Data extracted from a collection:
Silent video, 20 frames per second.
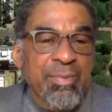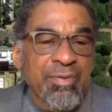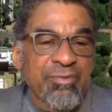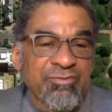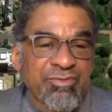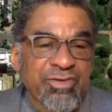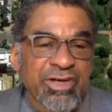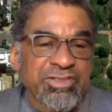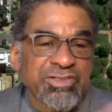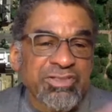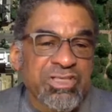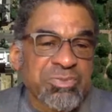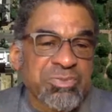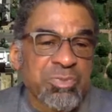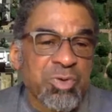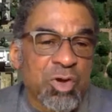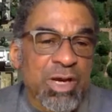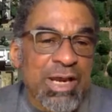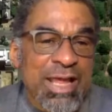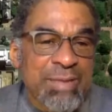Francis
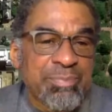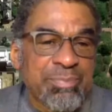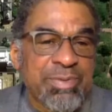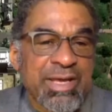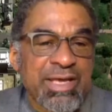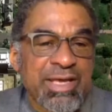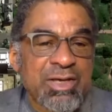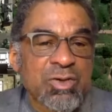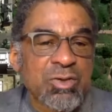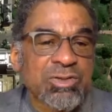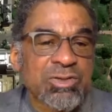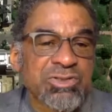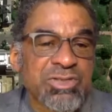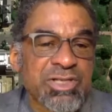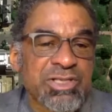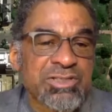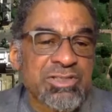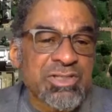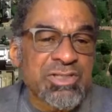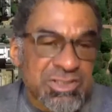Moore Lappé calls
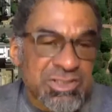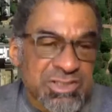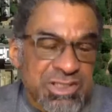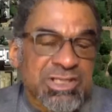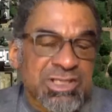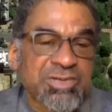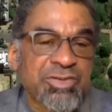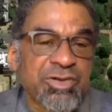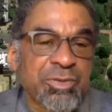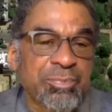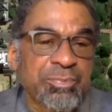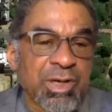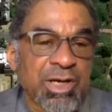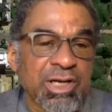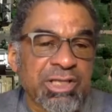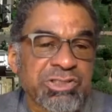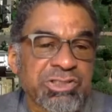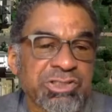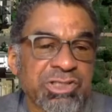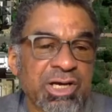this the city that
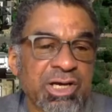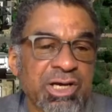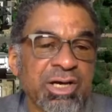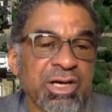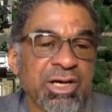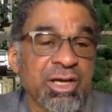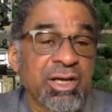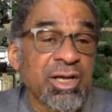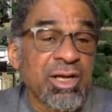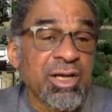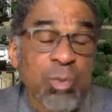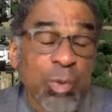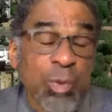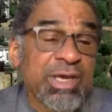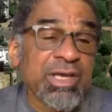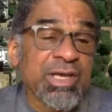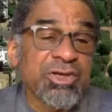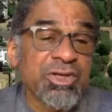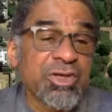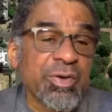abolished hunger. We
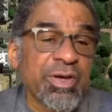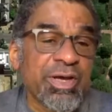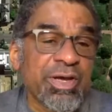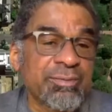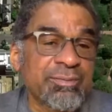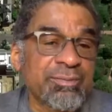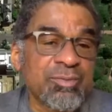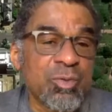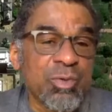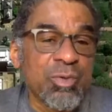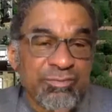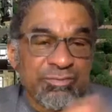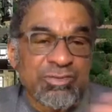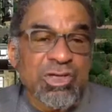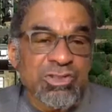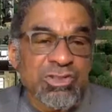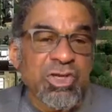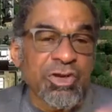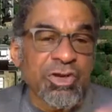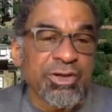can do it. We've
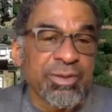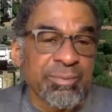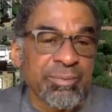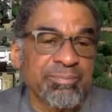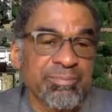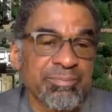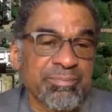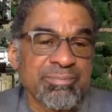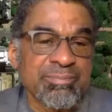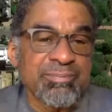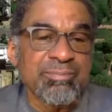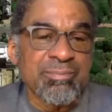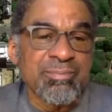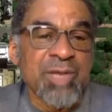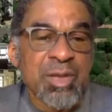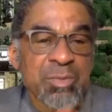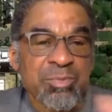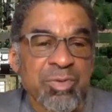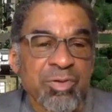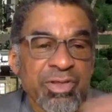just got to
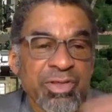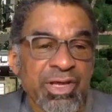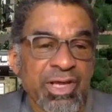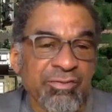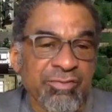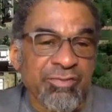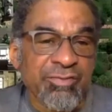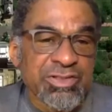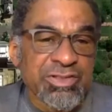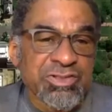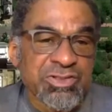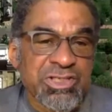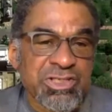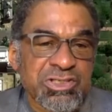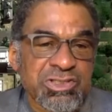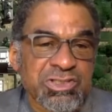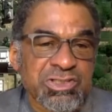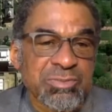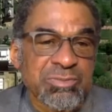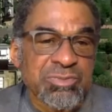put the governance
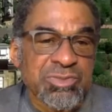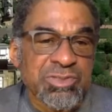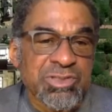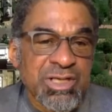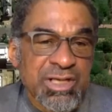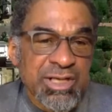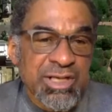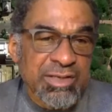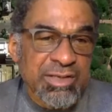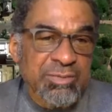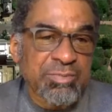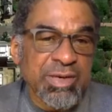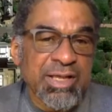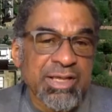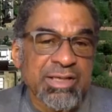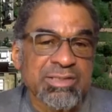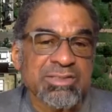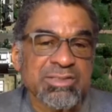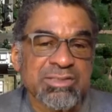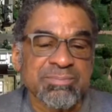systems in
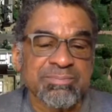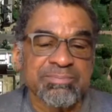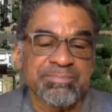place.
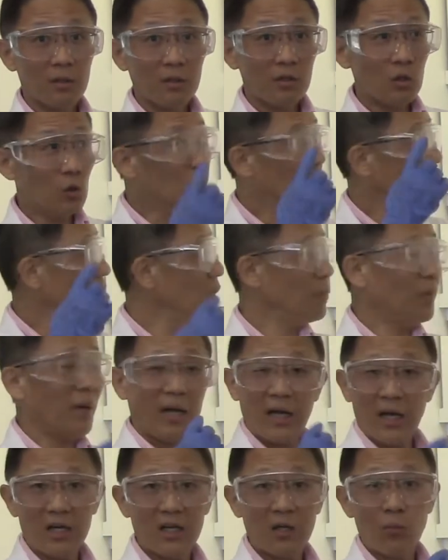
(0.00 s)
You keep
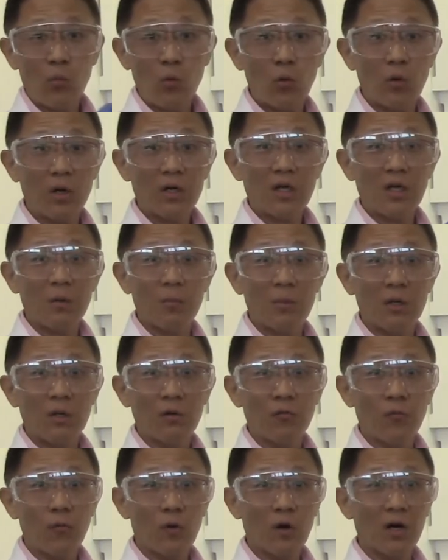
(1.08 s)
adding more
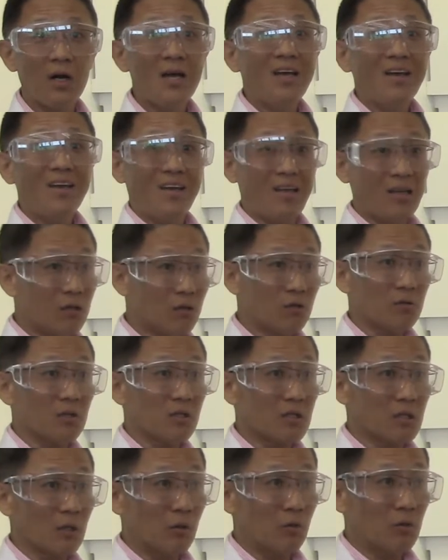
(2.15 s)
KMnO4 into the
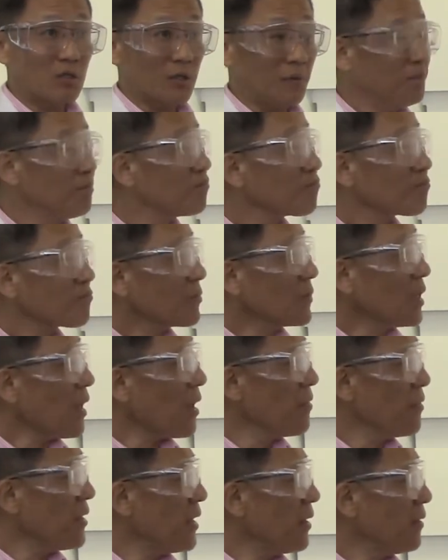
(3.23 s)
solution,
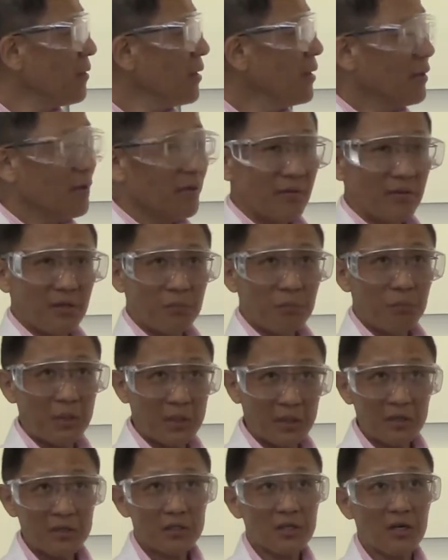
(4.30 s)
and then the
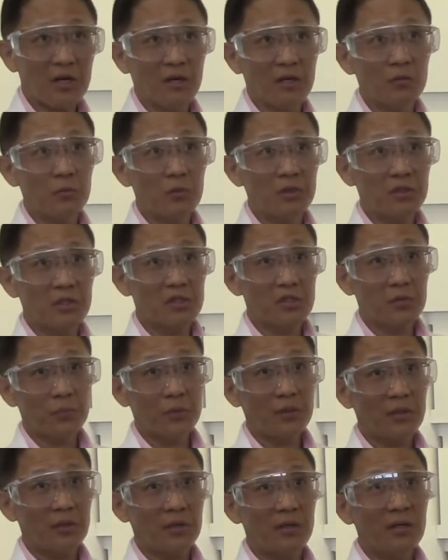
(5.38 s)
pinkish color will
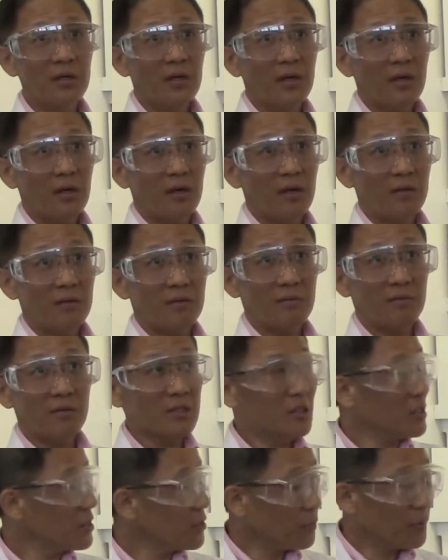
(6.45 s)
disappear. The
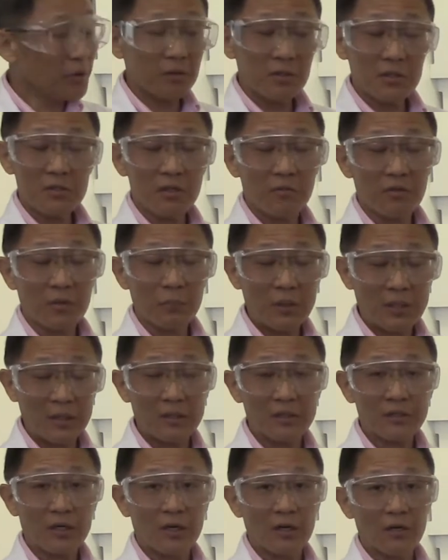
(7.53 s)
disappearance of the
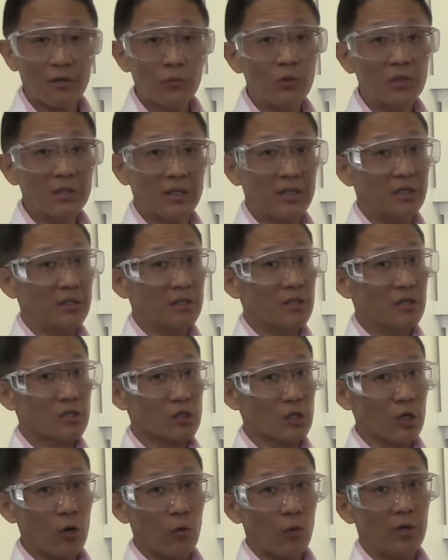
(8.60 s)
pinkish color will get
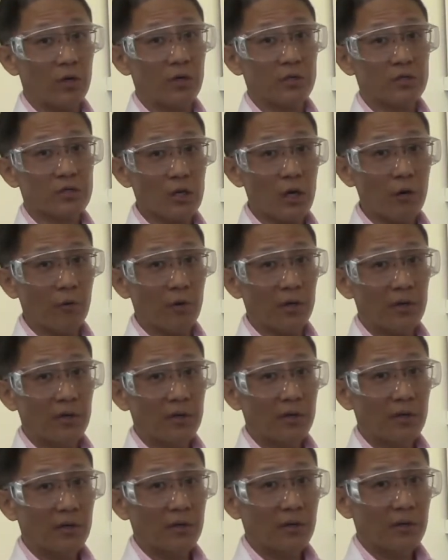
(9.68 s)
slower and slower.
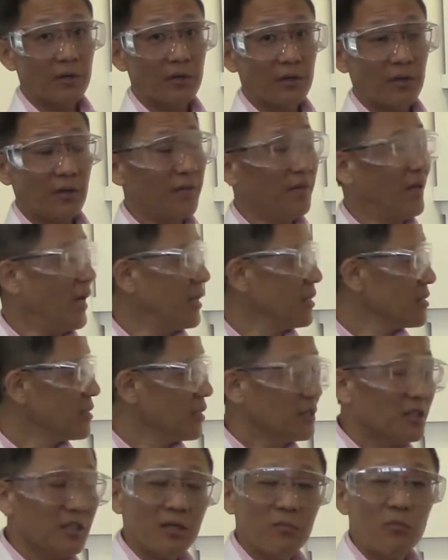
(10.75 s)
And that's the
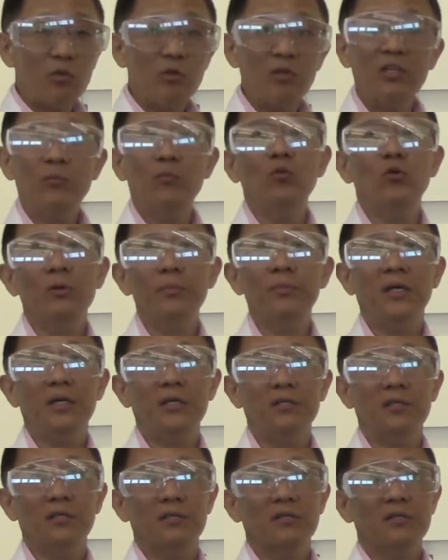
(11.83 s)
time you need more
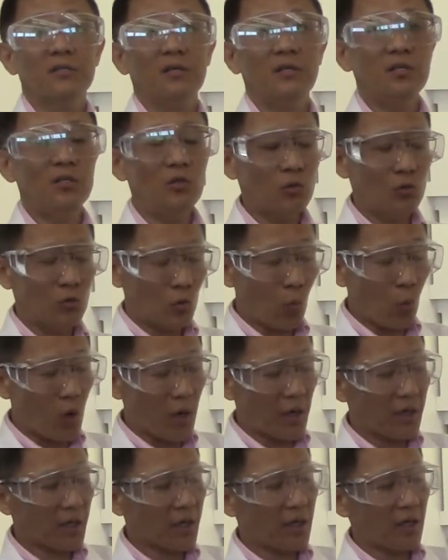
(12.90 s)
patience. And you
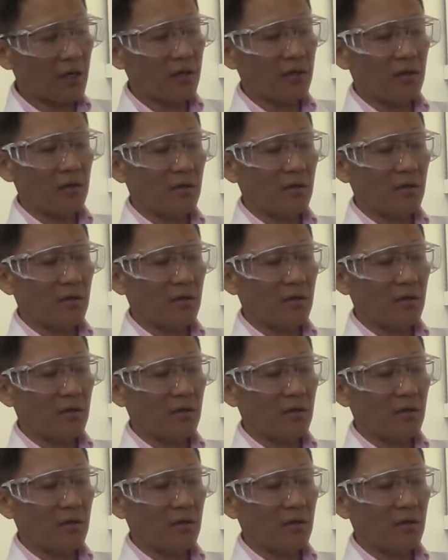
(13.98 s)
want to get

■ **WHAT THIS TASK INVOLVES**
Repeat the records above exactly, without any pictures.

■ **OUTPUT FOR THIS TASK**
Silent video, 20 frames per second.
Francis
Moore Lappé calls
this the city that
abolished hunger. We
can do it. We've
just got to
put the governance
systems in
place.
(0.00 s)
You keep
(1.08 s)
adding more
(2.15 s)
KMnO4 into the
(3.23 s)
solution,
(4.30 s)
and then the
(5.38 s)
pinkish color will
(6.45 s)
disappear. The
(7.53 s)
disappearance of the
(8.60 s)
pinkish color will get
(9.68 s)
slower and slower.
(10.75 s)
And that's the
(11.83 s)
time you need more
(12.90 s)
patience. And you
(13.98 s)
want to get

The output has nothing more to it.